Patrick had met Phil after Phil had already been App developing for a while, “He started about three weeks after the first iPhone was launched,” say Patrick. The original Apps that he produced were Time Calc and then Conductor which turned the phone in to a metronome, that has now been taken off the App store. “It was a bit old.”

“We have been waiting for the technology to catch up, we’ve always found it quite interesting what we could do on the phones but really until the iPhone 5S but mainly the 6 the processing power of the phone couldn’t make it do what we wanted it to do, like broadcast scopes, focus peaking all the kind of things you would find on high end cameras. The newer phones, they’ve got so much power.”

Now a commercial outfit Mavis is bound by the market. Things like various frames rates and resolutions were brought to the App merely to satisfy the users wish lists.

Phil and Patrick began as potential customers for an App like Mavis. “We were getting fed up hauling around gear. For YouTube videos you just don’t need that level of quality. With the 4k UHD off the new phones you’re getting an unbeliveable picture quality out of it and of course it’s portable.”

What can Mavis do for the £12.99 the App store asks for? “We can change a lot of the phone’s parameters, you can change the ISO, that’s how we do exposure as the camera has a fixed aperture so we change the ISO. We can change the shutter speed, focus, frame rate, resolution.”

Don’t think Mavis is just for YouTube videos either. It will record to broadcast data rates, 50 Mb/s on the iPhone 5S and 6, 100 Mb/s on the 6S. Right now a TV series is being shot on iPhones using the App.

Like everyone else Phil and Patrick will have to wait to see what comes with iPhone 7. “We’d love to have an aperture that isn’t fixed but it’s understandable why it is fixed at the moment.
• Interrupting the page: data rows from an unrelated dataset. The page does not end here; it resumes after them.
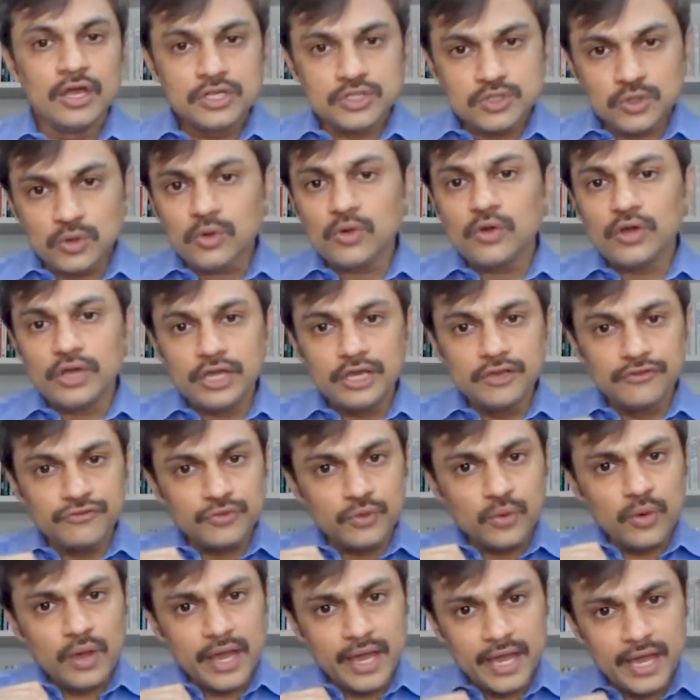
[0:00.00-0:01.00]
So
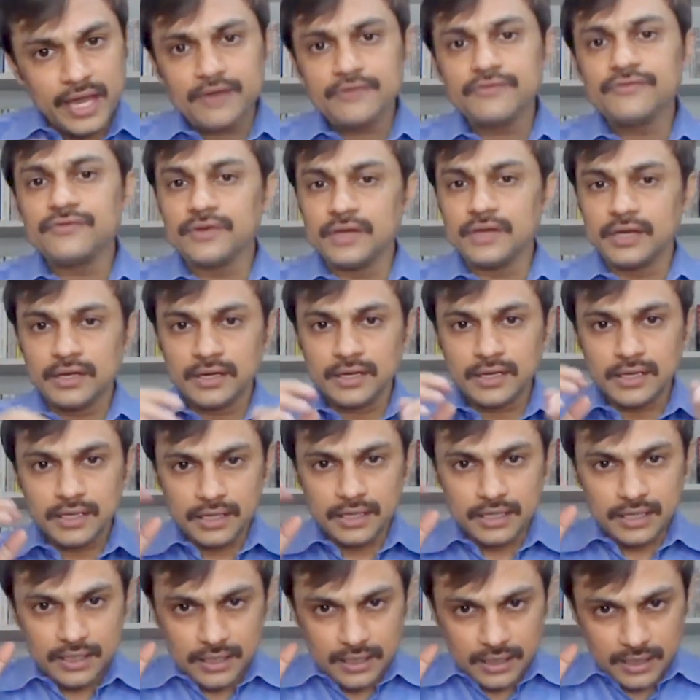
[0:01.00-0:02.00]
if you have
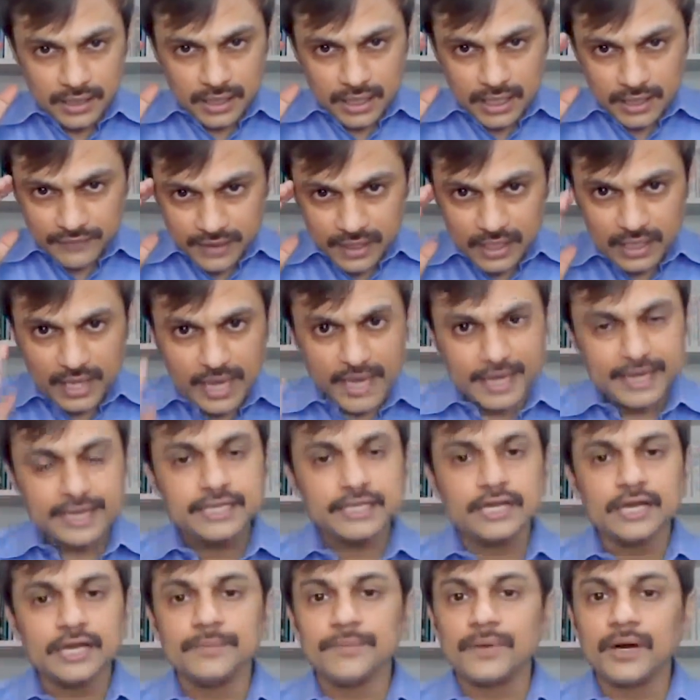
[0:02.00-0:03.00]
a
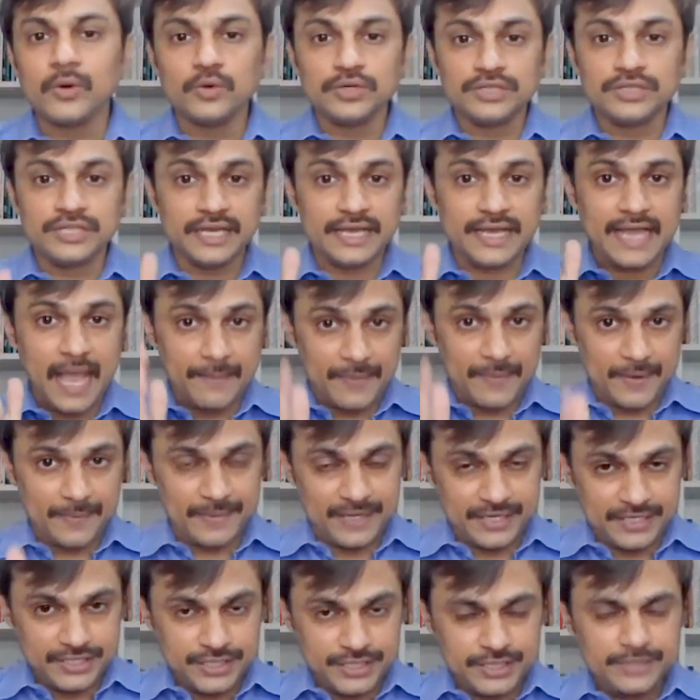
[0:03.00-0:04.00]
clarity about the
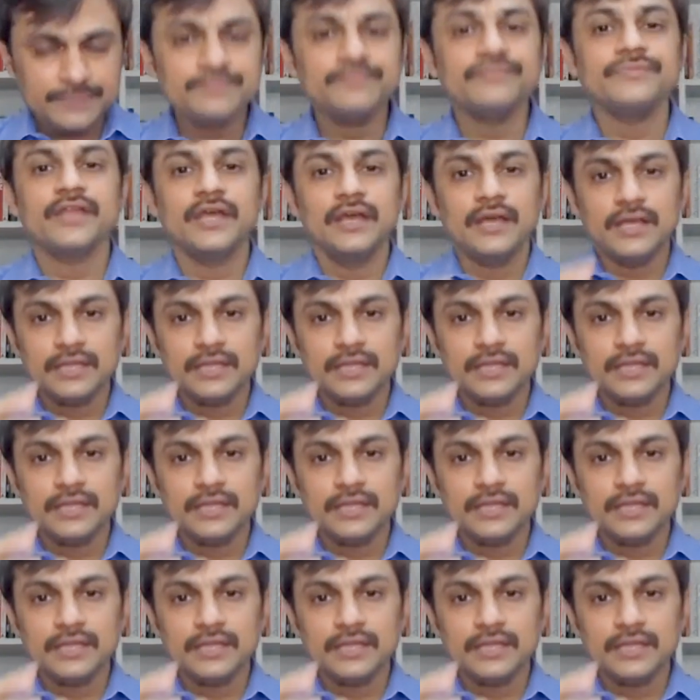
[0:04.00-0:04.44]
capability,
The audio is an interesting one for us because you can now look to get lots of different audio inputs. A lot of people are coming out with new microphones that you can physically plug in to the lightning connector.

“The main thing on the wish list is to have full screen mode which we are working on. ‘Video in’ would be really interesting for us because at the moment we are limited to the camera that is in the actual device. Some people have done it using WiFi for instance but you have to jump through a lot of hoops. At the moment we have to use H.264, but we have a release coming out that will do MJPEG.”